Un mouvement pour libérer la parole

Le hashtag « On vaut mieux que ça », sur la souffrance au travail, est symbolique d’un renouveau des luttes politiques.

Erwan Manac'h  • 22 février 2017 abonné·es
Un mouvement pour libérer la parole
© Aurel

L’appel a été lancé le 24 février 2016, alors que le projet de loi travail définitif n’était pas encore connu. Onze « youtubeurs » se regroupaient pour lancer un appel commun au témoignage. Le hashtag « On vaut mieux que ça », positif et fédérateur, cartonne immédiatement sur tous les réseaux sociaux. Un an après le lancement de l’opération, ce sont plus de 700 témoignages qui ont afflué sous ce mot d’ordre. Ils parlent de harcèlement moral, de surmenage, de précarité, d’exclusion ou de perte de sens du travail. Tous les secteurs d’activité et toutes les tranches d’âge sont représentés.

Avec le recul, les initiateurs estiment que cette déferlante a largement dépassé le cadre de la simple mobilisation en ligne. « On vaut mieux que ça » a contribué à une prise de conscience, jugent-ils. « La puissance de cette opération – et d’Internet en général – est de permettre à chacun de découvrir qu’il n’est pas seul à souffrir dans son coin, qu’il n’est pas responsable de la situation dont il souffre, car cela relève d’un système », analyse Dany Caligula, co-initiateur de l’appel. « Les petits problèmes, dont on ne parle pas parce qu’ils nous semblent ridicules, tout d’un coup, prennent un sens. Parce qu’ils se retrouvent comme invariants dans des dizaines de témoignages », ajoute Gull, de la chaîne Hacking social.

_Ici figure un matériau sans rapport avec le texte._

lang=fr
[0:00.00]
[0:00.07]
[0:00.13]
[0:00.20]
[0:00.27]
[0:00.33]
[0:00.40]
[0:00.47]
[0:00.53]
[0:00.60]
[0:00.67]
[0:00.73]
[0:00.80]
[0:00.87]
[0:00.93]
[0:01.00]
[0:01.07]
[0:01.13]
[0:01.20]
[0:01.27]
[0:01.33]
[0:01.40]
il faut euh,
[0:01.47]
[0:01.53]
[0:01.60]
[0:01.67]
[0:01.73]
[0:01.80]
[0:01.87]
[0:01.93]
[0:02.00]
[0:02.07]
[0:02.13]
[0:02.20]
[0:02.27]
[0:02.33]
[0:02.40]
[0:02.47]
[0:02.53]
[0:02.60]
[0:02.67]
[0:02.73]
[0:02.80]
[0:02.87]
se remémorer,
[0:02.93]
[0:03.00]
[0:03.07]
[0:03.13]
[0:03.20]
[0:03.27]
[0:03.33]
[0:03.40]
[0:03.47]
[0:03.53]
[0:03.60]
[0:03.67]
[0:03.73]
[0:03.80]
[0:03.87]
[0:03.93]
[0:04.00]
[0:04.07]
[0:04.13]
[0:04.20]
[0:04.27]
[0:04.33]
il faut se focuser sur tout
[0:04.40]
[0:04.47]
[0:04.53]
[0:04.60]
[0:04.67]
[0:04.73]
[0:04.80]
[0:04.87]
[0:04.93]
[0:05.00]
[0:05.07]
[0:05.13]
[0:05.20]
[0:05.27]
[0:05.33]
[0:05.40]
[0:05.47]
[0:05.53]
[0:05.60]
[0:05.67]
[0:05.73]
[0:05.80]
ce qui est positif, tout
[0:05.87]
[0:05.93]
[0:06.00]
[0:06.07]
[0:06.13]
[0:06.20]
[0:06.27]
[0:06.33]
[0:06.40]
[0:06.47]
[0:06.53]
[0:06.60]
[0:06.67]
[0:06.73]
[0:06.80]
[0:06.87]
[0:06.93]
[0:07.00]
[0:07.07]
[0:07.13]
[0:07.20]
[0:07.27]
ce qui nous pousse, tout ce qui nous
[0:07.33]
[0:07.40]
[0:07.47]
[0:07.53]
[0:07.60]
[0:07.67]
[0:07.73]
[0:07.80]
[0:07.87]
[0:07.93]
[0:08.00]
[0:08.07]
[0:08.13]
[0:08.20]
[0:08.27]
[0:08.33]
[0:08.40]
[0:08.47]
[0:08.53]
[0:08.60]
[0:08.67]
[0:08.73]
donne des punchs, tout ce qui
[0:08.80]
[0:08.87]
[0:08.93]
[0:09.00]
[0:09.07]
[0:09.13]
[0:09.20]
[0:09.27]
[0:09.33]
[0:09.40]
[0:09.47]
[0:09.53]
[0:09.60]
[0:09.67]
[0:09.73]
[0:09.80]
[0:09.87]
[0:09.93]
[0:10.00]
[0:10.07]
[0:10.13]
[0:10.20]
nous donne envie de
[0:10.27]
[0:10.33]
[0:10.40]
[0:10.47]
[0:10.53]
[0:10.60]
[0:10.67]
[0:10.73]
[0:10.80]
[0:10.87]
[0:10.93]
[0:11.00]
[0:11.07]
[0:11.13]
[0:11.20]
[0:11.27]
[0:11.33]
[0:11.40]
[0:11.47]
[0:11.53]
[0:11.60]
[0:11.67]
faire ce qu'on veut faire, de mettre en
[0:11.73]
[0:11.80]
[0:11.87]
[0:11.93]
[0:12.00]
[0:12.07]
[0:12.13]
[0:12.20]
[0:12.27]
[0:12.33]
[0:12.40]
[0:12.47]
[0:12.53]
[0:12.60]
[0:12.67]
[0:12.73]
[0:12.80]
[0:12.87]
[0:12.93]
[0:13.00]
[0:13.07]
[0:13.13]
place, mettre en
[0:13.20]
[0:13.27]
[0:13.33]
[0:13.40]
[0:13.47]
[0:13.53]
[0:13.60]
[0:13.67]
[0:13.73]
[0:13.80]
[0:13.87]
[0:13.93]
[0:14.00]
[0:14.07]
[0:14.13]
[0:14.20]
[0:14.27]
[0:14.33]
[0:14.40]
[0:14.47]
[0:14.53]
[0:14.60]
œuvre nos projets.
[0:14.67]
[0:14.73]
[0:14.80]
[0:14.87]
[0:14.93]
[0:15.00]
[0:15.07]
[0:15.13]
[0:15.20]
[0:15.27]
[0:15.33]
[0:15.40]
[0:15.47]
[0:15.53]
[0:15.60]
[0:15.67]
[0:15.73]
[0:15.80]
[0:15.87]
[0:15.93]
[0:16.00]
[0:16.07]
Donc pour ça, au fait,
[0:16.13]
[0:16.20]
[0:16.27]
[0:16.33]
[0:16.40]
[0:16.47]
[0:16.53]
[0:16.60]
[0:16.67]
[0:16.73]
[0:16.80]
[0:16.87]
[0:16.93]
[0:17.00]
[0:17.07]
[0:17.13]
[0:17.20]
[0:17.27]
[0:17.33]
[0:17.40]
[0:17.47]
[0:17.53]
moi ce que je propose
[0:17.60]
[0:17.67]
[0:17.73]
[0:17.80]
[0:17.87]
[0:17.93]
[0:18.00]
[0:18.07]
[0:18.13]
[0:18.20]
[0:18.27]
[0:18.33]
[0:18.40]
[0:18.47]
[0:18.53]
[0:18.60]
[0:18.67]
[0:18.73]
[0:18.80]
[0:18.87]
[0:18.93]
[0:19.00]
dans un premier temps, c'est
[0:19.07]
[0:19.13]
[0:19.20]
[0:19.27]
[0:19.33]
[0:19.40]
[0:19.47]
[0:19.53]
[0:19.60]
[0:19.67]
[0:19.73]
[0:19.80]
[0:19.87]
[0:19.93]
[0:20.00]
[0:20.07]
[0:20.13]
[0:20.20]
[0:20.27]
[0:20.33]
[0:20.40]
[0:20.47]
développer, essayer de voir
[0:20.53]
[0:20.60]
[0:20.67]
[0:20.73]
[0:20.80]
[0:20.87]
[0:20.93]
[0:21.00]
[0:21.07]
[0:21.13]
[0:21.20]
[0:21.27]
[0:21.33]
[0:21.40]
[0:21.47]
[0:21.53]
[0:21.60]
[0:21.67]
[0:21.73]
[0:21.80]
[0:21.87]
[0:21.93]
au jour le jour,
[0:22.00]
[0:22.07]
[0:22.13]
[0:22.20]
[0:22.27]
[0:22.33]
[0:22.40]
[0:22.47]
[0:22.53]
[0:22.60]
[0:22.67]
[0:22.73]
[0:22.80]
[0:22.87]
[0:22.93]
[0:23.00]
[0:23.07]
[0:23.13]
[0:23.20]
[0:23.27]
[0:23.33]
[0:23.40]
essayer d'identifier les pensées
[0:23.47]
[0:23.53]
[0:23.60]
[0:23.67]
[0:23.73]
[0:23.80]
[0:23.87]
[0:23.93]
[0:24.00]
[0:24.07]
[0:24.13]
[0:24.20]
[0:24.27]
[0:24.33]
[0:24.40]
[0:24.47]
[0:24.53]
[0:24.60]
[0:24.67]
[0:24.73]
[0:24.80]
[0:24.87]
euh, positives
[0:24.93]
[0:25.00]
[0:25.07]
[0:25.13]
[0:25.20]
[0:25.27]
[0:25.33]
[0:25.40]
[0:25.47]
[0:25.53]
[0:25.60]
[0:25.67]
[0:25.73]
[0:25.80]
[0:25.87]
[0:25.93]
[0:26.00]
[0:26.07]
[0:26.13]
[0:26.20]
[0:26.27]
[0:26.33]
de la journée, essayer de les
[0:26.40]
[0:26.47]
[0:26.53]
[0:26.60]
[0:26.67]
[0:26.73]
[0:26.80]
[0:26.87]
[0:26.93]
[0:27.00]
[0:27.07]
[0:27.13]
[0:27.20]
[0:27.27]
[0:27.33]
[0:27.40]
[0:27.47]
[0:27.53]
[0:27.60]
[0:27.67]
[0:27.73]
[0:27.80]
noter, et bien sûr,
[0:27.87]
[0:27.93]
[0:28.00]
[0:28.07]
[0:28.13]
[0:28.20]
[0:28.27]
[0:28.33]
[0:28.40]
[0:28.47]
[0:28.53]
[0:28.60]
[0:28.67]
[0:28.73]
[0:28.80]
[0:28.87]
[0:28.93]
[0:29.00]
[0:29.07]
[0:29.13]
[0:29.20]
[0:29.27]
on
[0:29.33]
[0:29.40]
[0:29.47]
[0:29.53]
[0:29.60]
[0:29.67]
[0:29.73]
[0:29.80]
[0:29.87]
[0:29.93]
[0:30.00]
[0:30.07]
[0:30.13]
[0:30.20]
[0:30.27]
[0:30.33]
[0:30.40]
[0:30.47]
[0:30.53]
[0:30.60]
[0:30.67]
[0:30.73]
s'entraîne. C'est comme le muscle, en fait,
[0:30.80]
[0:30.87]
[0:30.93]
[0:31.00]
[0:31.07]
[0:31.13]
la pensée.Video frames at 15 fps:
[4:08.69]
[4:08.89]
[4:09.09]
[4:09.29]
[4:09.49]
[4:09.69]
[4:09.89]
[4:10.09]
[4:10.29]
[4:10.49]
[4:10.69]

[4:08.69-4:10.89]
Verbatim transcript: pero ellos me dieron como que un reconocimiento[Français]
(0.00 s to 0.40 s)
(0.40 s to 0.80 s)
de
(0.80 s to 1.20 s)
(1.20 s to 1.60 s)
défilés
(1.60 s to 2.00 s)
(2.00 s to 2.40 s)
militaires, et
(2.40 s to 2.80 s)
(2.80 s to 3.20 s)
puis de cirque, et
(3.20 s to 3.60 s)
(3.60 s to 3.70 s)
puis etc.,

Cette prise de conscience a impulsé un mouvement « d’empowerment », assure aussi Dany Caligula, au regard de sa propre expérience. « Je ne serais probablement pas politisé si je n’avais pas eu Internet, témoigne-t-il. C’est en prenant la parole en ligne, petit à petit, qu’on en vient à se sentir légitime pour s’exprimer sur des sujets qui nous concernent. C’est ce qui m’a poussé à créer ma chaîne YouTube. »

Cette nouvelle forme d’expression a donc donné naissance à une nouvelle forme d’action. Un mois après le lancement d’« On vaut mieux que ça », Nuit debout gagnait les places publiques avec le même souci de « libérer la parole de ceux qui ne l’ont pas ». Les deux mouvements se sont nourris. Et ils se ressemblent aussi dans les écueils rencontrés.

Le collectif de vidéastes a en effet été rapidement confronté à un conflit stratégique comparable aux discussions qui ont enflammé les assemblées de Nuit debout. Certains membres du collectif voulaient jouer un rôle plus actif en complétant les témoignages par un discours offensif, notamment en répondant aux sollicitations des médias. Et le groupe a fini par faire scission. Restaient ceux qui, comme Dany Caligula, « voulaient rester un simple média et ne pas parler à la place des gens ».

Quant aux « retombées » du mouvement, elles sont, comme pour Nuit debout, invisibles mais bien réelles, assure le vidéaste. « Ce qui s’est passé est assez historique. Il y a eu une prise de conscience pour beaucoup de gens. Les conséquences se verront dans le futur. »

À l’avenir, le groupe de youtubeurs n’exclut pas de réitérer ce type d’appel. En attendant, chacun poursuit séparément son travail « d’éducation populaire » sur sa propre chaîne YouTube.